Task statement:
Your output should be the complete listing, word for word, with no pictures in it.
### Exercise materials ###
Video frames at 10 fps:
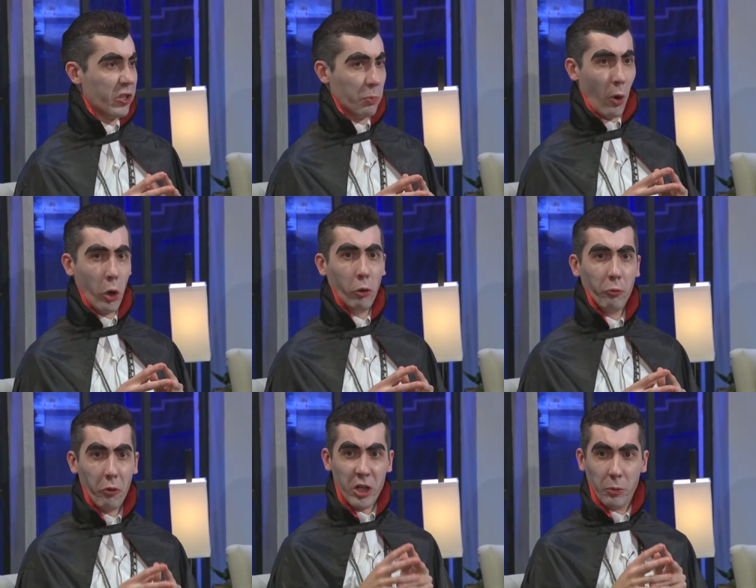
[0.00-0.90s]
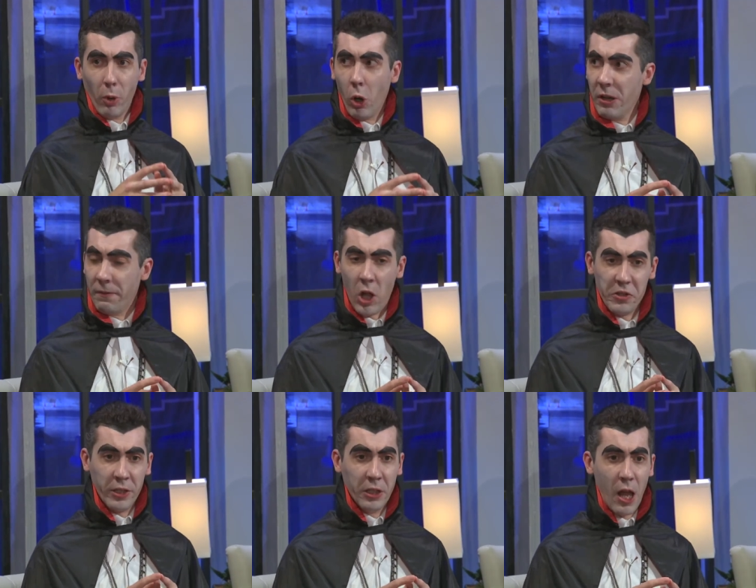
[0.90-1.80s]
spoiled rich boy
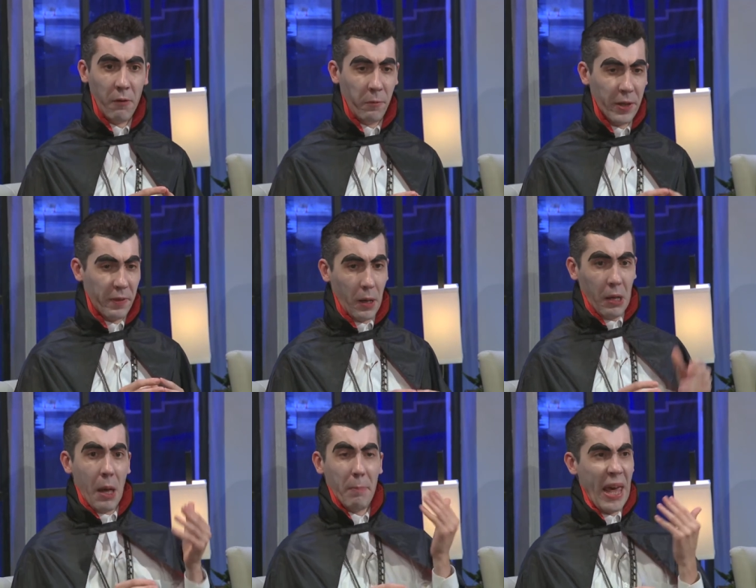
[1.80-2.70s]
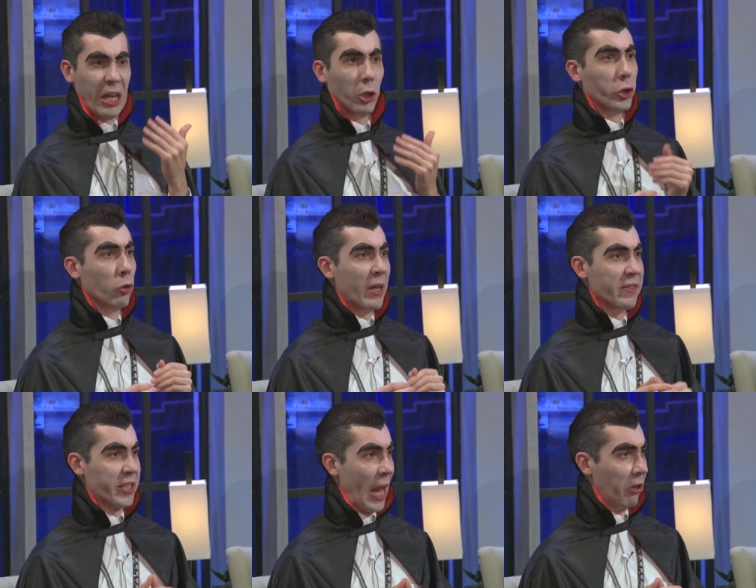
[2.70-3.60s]
falls in love with a pale
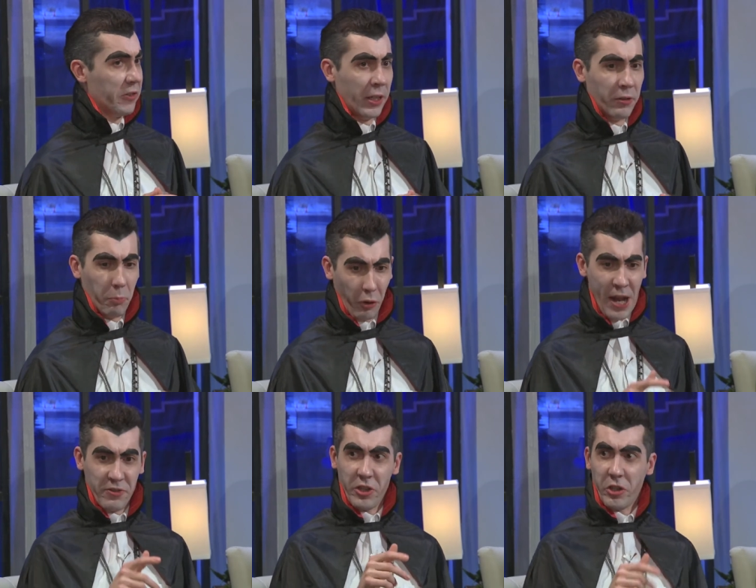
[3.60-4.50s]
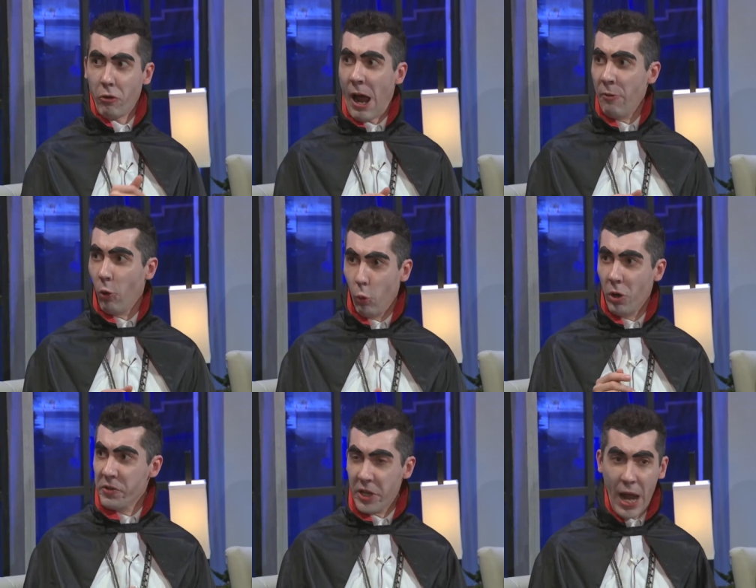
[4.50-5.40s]
human skeleton that prances around the
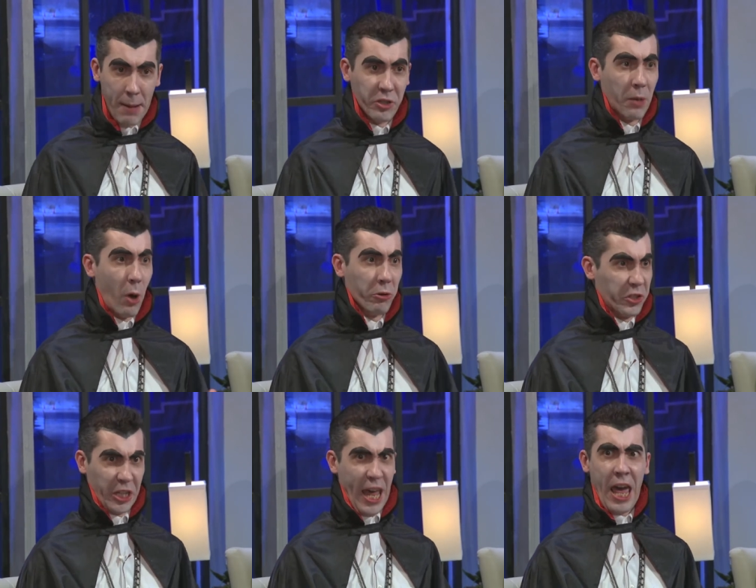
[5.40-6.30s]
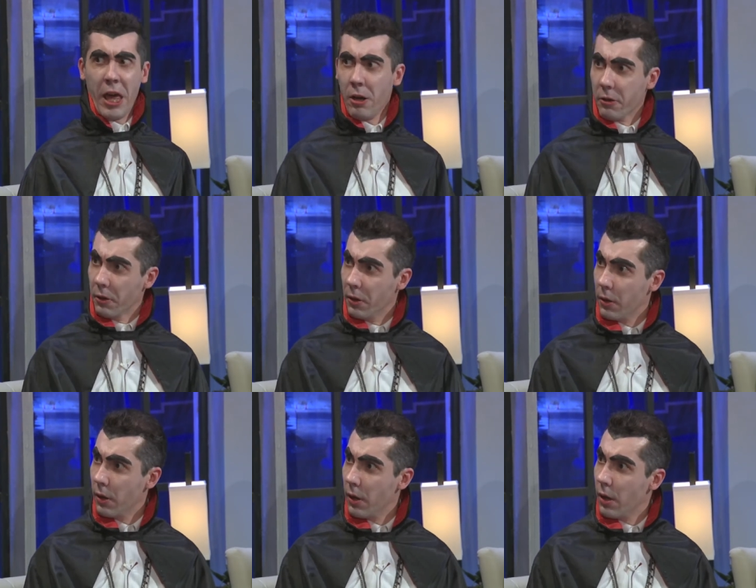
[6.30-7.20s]
woods, and I'm supposed to care?
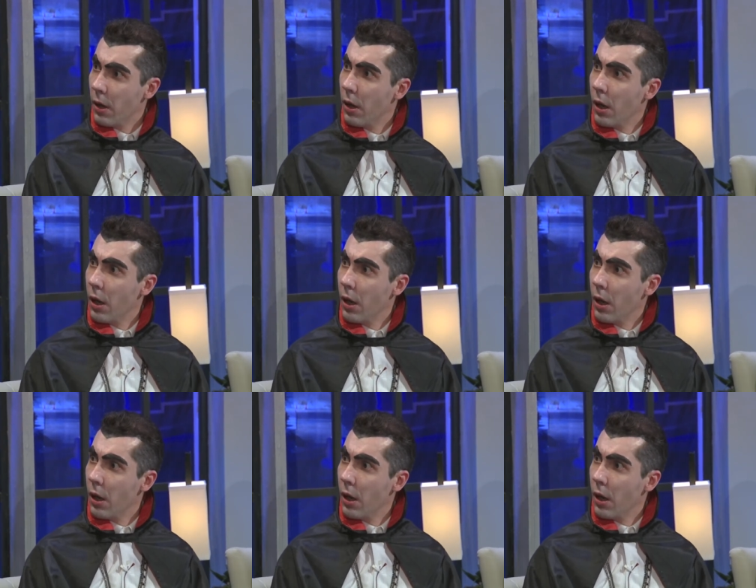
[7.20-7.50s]
Well.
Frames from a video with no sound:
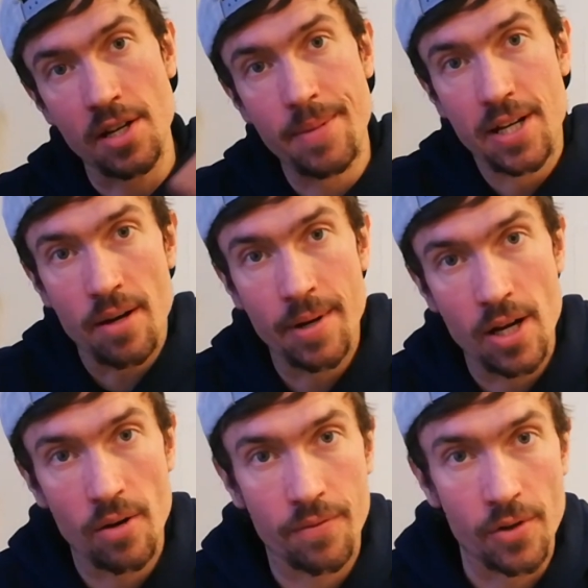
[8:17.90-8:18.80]
He's going to be
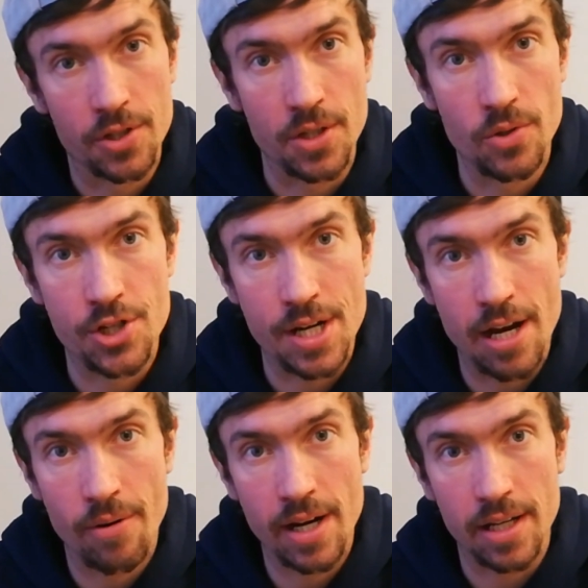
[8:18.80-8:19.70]
coming out for 2
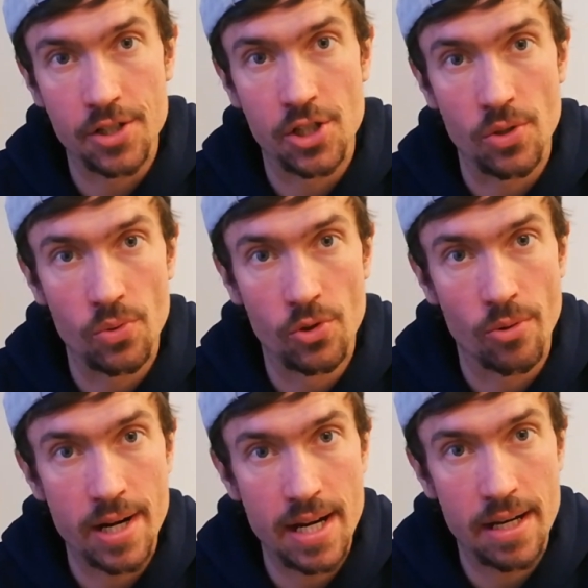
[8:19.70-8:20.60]
generic and 2
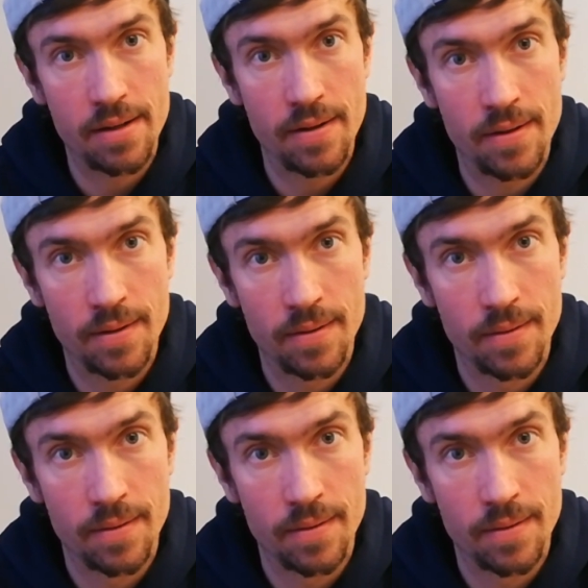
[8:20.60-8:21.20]
green.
###
Output of the exercise:
Video frames at 10 fps:
[0.00-0.90s]
[0.90-1.80s]
spoiled rich boy
[1.80-2.70s]
[2.70-3.60s]
falls in love with a pale
[3.60-4.50s]
[4.50-5.40s]
human skeleton that prances around the
[5.40-6.30s]
[6.30-7.20s]
woods, and I'm supposed to care?
[7.20-7.50s]
Well.
Frames from a video with no sound:
[8:17.90-8:18.80]
He's going to be
[8:18.80-8:19.70]
coming out for 2
[8:19.70-8:20.60]
generic and 2
[8:20.60-8:21.20]
green.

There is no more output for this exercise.